Your assignment - The following entries should be restated word for word, pictures excluded.

===== The data

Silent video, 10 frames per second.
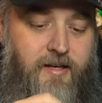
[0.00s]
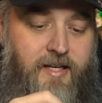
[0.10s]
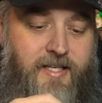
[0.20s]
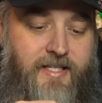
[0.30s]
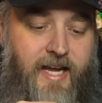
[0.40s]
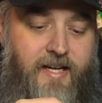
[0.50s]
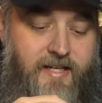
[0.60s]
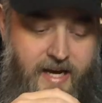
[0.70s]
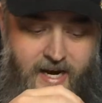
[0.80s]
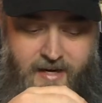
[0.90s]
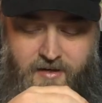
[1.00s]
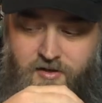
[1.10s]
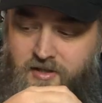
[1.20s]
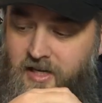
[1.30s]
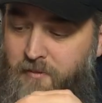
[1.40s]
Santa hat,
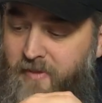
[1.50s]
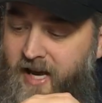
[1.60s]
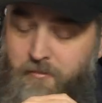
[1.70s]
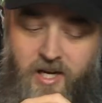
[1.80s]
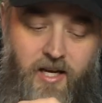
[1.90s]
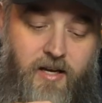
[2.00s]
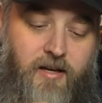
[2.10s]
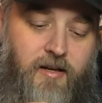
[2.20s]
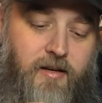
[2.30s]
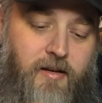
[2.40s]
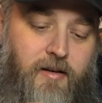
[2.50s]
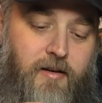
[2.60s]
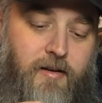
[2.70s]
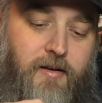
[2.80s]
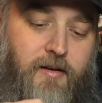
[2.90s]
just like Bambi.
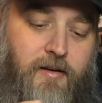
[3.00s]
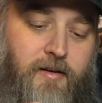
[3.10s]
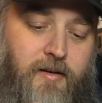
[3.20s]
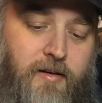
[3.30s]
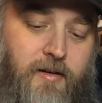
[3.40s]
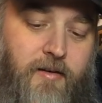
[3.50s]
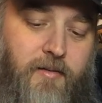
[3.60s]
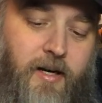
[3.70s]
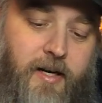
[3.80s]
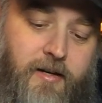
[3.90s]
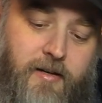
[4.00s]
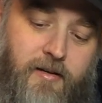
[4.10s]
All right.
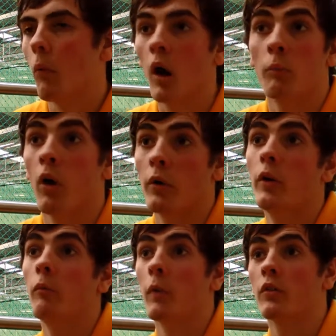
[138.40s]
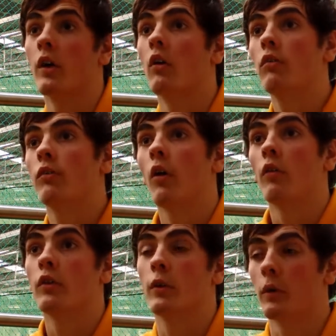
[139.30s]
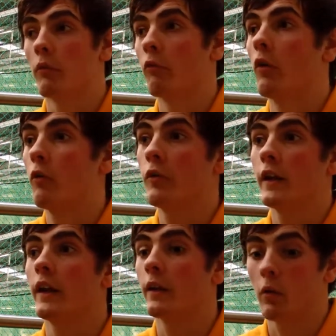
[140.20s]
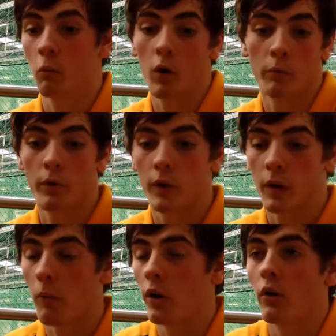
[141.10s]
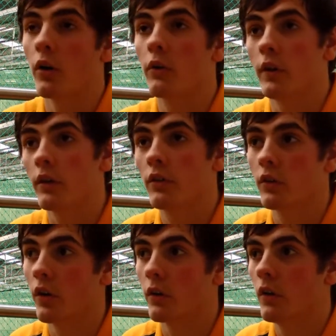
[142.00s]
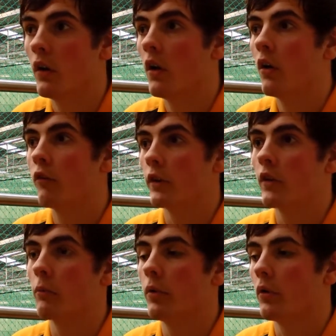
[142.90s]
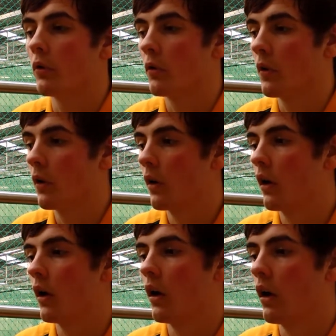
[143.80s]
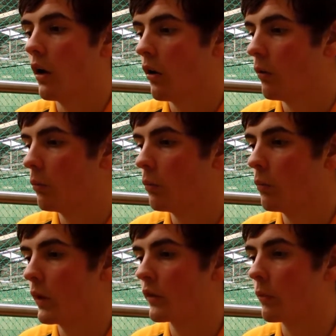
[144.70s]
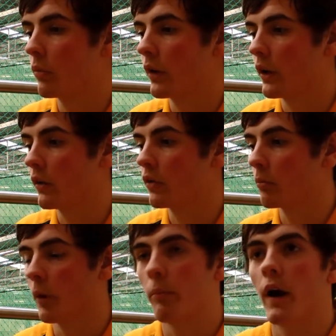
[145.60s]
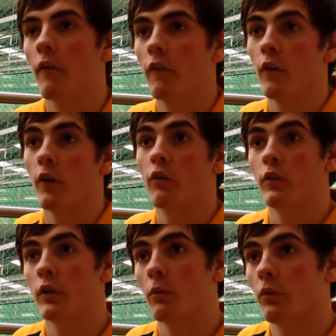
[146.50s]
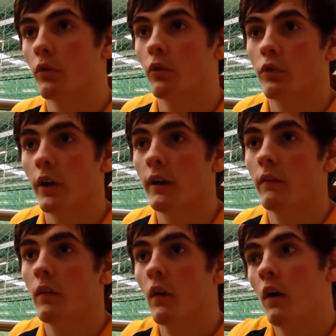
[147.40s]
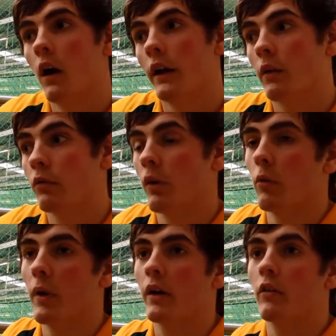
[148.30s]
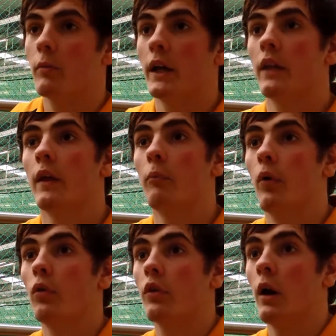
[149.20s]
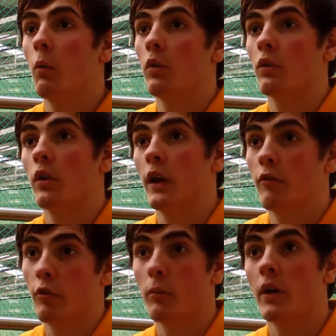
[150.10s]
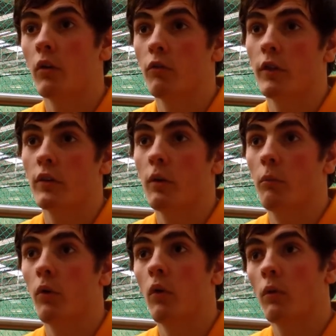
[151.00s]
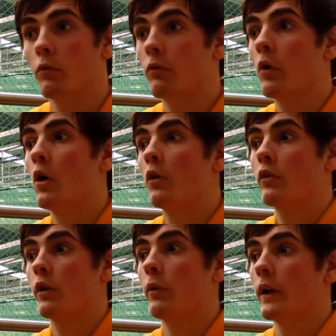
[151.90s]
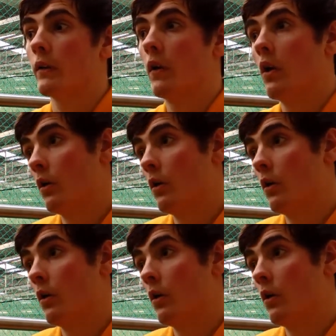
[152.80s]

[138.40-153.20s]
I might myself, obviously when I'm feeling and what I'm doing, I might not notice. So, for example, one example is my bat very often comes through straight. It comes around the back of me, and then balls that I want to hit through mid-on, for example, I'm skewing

==========

Task output -
Silent video, 10 frames per second.
[0.00s]
[0.10s]
[0.20s]
[0.30s]
[0.40s]
[0.50s]
[0.60s]
[0.70s]
[0.80s]
[0.90s]
[1.00s]
[1.10s]
[1.20s]
[1.30s]
[1.40s]
Santa hat,
[1.50s]
[1.60s]
[1.70s]
[1.80s]
[1.90s]
[2.00s]
[2.10s]
[2.20s]
[2.30s]
[2.40s]
[2.50s]
[2.60s]
[2.70s]
[2.80s]
[2.90s]
just like Bambi.
[3.00s]
[3.10s]
[3.20s]
[3.30s]
[3.40s]
[3.50s]
[3.60s]
[3.70s]
[3.80s]
[3.90s]
[4.00s]
[4.10s]
All right.
[138.40s]
[139.30s]
[140.20s]
[141.10s]
[142.00s]
[142.90s]
[143.80s]
[144.70s]
[145.60s]
[146.50s]
[147.40s]
[148.30s]
[149.20s]
[150.10s]
[151.00s]
[151.90s]
[152.80s]

[138.40-153.20s]
I might myself, obviously when I'm feeling and what I'm doing, I might not notice. So, for example, one example is my bat very often comes through straight. It comes around the back of me, and then balls that I want to hit through mid-on, for example, I'm skewing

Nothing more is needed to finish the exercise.